**Data extract**

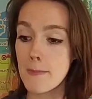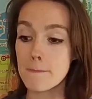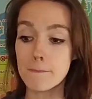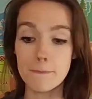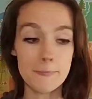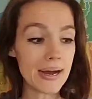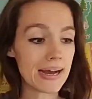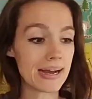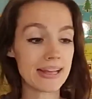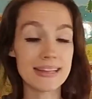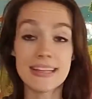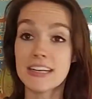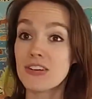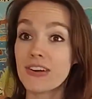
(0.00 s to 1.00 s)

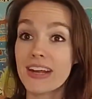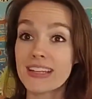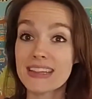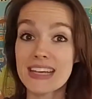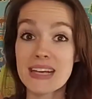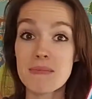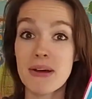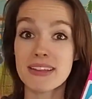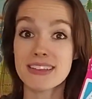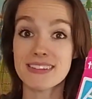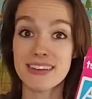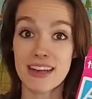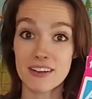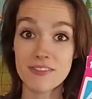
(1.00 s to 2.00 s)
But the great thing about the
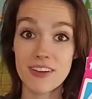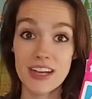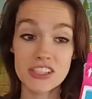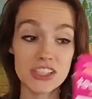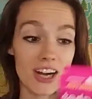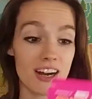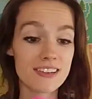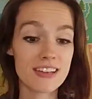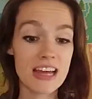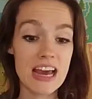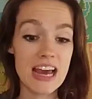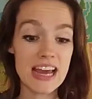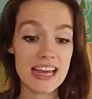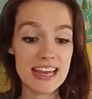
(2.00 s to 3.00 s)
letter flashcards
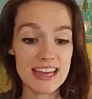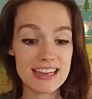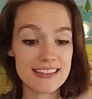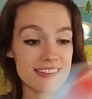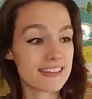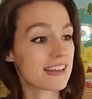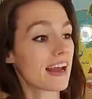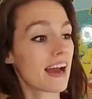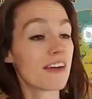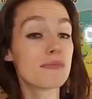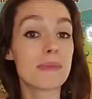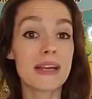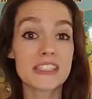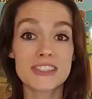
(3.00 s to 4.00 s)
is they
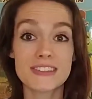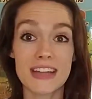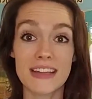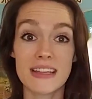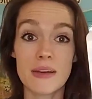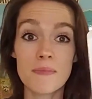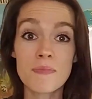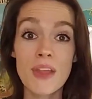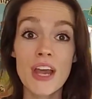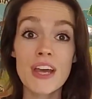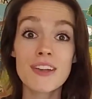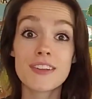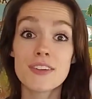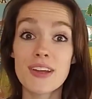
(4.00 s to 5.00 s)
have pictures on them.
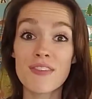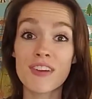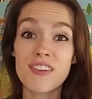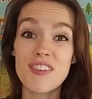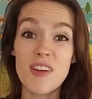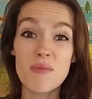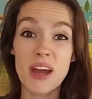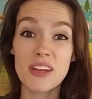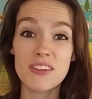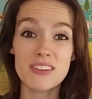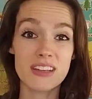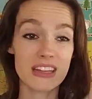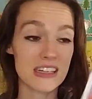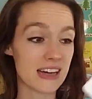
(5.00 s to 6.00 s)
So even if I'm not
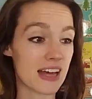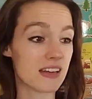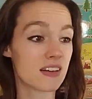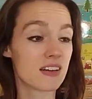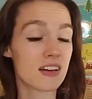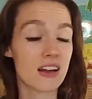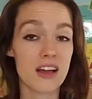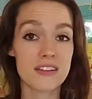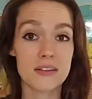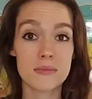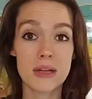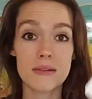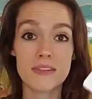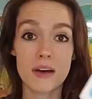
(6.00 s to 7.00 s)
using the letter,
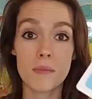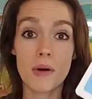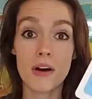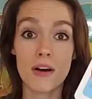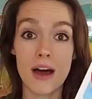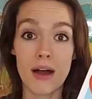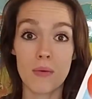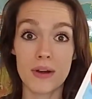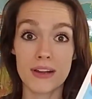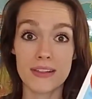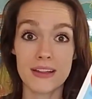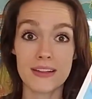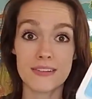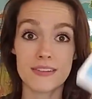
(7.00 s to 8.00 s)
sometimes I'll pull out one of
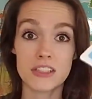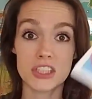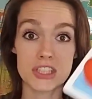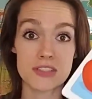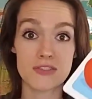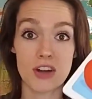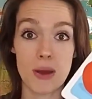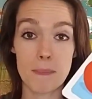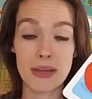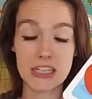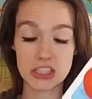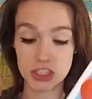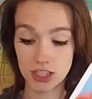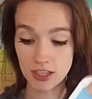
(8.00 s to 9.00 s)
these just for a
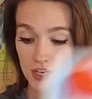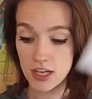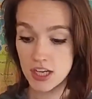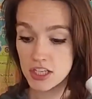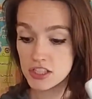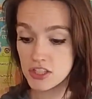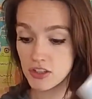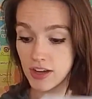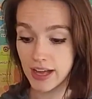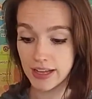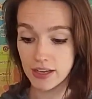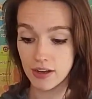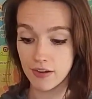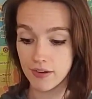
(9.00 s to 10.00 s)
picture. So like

**What you should do**
Reproduce all the entries that precede this task, word for word, minus any pictures.

**Answer box**
(0.00 s to 1.00 s)

(1.00 s to 2.00 s)
But the great thing about the
(2.00 s to 3.00 s)
letter flashcards
(3.00 s to 4.00 s)
is they
(4.00 s to 5.00 s)
have pictures on them.
(5.00 s to 6.00 s)
So even if I'm not
(6.00 s to 7.00 s)
using the letter,
(7.00 s to 8.00 s)
sometimes I'll pull out one of
(8.00 s to 9.00 s)
these just for a
(9.00 s to 10.00 s)
picture. So like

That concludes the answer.